Number of Hedge Fund Holders: 122

Oracle Corporation (NYSE:ORCL) is one of the stocks Jim Cramer shared his takes on. A caller asked what was wrong with the company, and Cramer explained:

“Okay, well, this is actually involved with the debt side of Oracle. They had to borrow a lot of money to be able to… build-out all these data centers they want to. Then people got increasingly worried that maybe one of its largest clients, OpenAI, won’t be able to pay for that. I now am taking that off the table. I don’t want to buy Oracle because I’m not really sure about their business model, but I am not, I would take off the table that they’re, that the stock, it’s… 26 times earnings. If it got down a little bit more, I would just tell you to buy it.”

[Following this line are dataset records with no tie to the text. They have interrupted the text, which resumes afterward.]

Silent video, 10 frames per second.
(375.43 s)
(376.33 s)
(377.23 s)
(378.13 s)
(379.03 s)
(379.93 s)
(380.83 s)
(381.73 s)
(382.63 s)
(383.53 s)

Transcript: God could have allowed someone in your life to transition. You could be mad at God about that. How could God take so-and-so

Oracle Corporation (NYSE:ORCL) provides cloud and on-premise software, databases, and IT infrastructure to help businesses manage operations. Cramer discussed the company and its relationship with OpenAI during the December 19 2025 episode, as he remarked:

“Let’s talk about what needs to happen. What could go right, a little more optimistic, to get the data center theme back on track? Right now, the biggest ambush in this market comes from Oracle, the debt-laden software company turned data center builder. They’ve got a huge client called OpenAI, the privately held company that’s been a pioneer in artificial intelligence and the bots that go with it… Oracle’s charged with building out $300 billion worth of orders for these guys… An old-fashioned tech company reinvents itself as a data center builder and crows about it. Not only does Oracle have the huge order from OpenAI, they got another $223 billion in orders from other companies.

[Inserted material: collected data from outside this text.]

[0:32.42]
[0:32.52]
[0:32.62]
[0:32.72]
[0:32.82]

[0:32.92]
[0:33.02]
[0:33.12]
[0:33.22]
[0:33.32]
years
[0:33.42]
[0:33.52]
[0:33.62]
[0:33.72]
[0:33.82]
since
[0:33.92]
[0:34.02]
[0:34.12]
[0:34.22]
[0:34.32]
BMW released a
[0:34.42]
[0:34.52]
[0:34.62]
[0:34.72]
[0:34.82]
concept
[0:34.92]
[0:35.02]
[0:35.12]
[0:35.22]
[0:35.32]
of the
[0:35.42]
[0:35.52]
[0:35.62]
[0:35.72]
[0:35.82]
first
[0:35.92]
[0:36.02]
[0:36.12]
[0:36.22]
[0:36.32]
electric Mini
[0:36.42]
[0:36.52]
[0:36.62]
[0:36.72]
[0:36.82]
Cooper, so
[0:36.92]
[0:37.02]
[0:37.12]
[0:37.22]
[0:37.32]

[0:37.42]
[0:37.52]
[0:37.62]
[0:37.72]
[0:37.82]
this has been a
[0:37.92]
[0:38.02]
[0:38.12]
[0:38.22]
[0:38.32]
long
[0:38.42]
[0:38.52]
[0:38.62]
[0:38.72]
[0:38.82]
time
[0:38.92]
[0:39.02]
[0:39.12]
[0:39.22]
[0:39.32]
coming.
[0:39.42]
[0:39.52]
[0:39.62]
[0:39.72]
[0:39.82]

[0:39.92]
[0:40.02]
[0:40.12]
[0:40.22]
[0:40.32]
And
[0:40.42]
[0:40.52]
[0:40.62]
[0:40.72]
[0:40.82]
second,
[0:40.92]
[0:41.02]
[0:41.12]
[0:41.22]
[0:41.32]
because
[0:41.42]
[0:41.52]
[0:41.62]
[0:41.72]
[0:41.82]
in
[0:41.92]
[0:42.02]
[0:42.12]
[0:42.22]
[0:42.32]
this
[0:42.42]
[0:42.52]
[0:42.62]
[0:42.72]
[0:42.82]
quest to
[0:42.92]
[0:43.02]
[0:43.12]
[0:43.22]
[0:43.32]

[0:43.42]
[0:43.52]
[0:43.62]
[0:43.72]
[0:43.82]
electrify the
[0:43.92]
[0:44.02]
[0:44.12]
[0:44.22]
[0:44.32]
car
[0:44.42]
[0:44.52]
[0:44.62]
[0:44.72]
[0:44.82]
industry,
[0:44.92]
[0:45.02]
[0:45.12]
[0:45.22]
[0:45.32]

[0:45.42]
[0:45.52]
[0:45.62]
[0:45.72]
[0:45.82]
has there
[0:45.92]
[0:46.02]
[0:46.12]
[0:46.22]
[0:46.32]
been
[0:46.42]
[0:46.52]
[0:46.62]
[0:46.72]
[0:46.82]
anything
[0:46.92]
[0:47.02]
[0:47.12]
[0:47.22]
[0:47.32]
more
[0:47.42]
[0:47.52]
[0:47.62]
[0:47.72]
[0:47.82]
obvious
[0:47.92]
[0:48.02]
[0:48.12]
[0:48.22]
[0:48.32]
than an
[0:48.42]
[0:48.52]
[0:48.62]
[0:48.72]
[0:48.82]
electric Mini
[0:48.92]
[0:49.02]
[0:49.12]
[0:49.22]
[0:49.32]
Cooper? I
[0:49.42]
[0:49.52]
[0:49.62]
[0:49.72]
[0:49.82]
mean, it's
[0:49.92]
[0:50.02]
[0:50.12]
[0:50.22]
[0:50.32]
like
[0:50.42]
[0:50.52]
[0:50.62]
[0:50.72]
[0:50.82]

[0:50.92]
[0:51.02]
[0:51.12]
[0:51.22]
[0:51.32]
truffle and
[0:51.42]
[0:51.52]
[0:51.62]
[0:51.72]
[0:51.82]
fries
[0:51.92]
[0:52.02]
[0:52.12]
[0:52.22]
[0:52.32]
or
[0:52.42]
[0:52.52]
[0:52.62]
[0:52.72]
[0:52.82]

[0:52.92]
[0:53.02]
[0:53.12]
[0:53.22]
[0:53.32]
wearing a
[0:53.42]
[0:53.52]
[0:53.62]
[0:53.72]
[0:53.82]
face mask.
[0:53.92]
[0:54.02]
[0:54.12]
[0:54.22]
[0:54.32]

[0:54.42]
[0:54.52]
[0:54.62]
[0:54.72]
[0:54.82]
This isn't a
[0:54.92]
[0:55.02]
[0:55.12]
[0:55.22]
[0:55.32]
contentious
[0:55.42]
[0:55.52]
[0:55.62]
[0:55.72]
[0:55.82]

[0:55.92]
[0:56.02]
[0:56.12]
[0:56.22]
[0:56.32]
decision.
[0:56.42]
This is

Oracle has put the potential revenue into something called RPO, or remaining performance obligation. Most of the time, that’s almost as good as money in the bank. The OpenAI order, the revelation initially sent Oracle stock from $241 to $345 and change in a single September trading session, although it closed that day at $328…. Of course, Oracle had to raise the money first, so they hit up the bond market for $18 billion, and that’s when the problem started. Bonds can be insured with what’s known as credit default swaps, which you can actually use to bet against those bonds too, even if you don’t own them.

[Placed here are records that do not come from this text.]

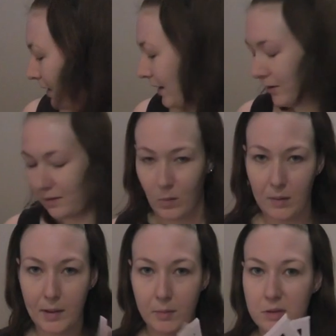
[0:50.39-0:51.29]
I know that
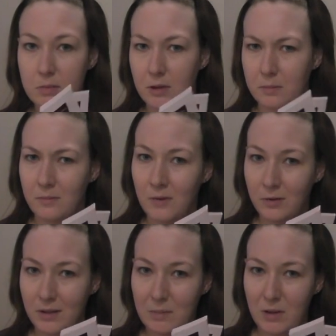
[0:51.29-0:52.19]
my mum was a
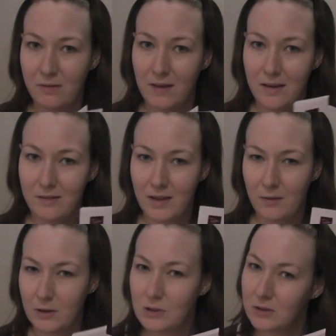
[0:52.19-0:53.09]
really big fan of
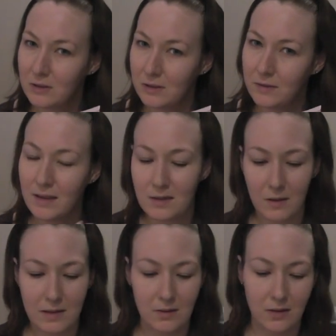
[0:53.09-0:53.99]
the original of this,
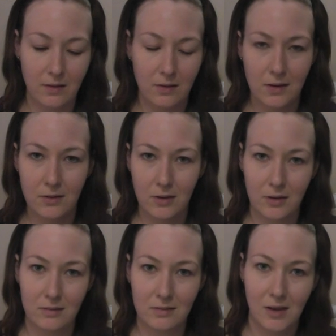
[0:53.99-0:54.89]
so I sort of thought, oh
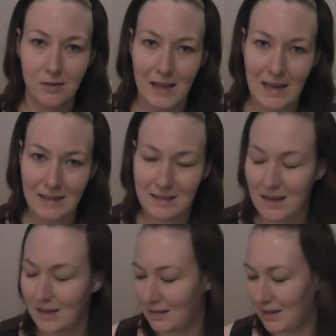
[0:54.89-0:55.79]
god, old lady
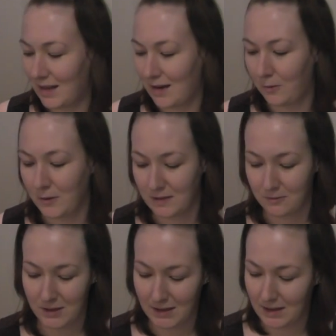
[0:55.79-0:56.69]
scent, and I
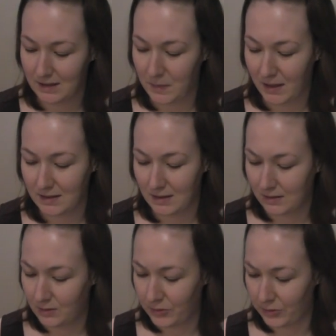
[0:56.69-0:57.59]
wasn't really
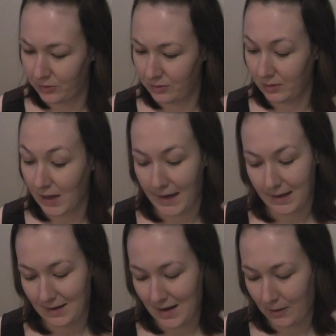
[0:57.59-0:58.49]
expecting to
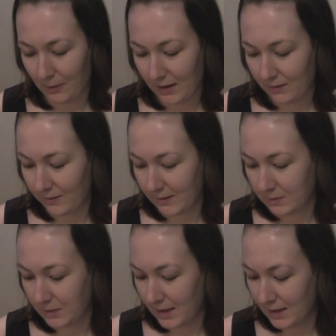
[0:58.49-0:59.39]
like it anyway in the
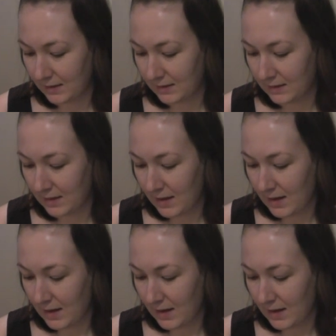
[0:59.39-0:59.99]
first place.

If you fear that Oracle might default, you buy the credit default swaps. The value of Oracle’s credit default swaps soar when the value of the bonds goes down or the perceived value. This spike was picked up by the media, and it derailed everything. Suddenly, Oracle’s grand plan seemed impossible to pull off, and we now believe that the whole data center complex may be stalled. Oracle stock went into free fall, going from $328 down to $178, where it landed two years ago, until it went up a little bit today.”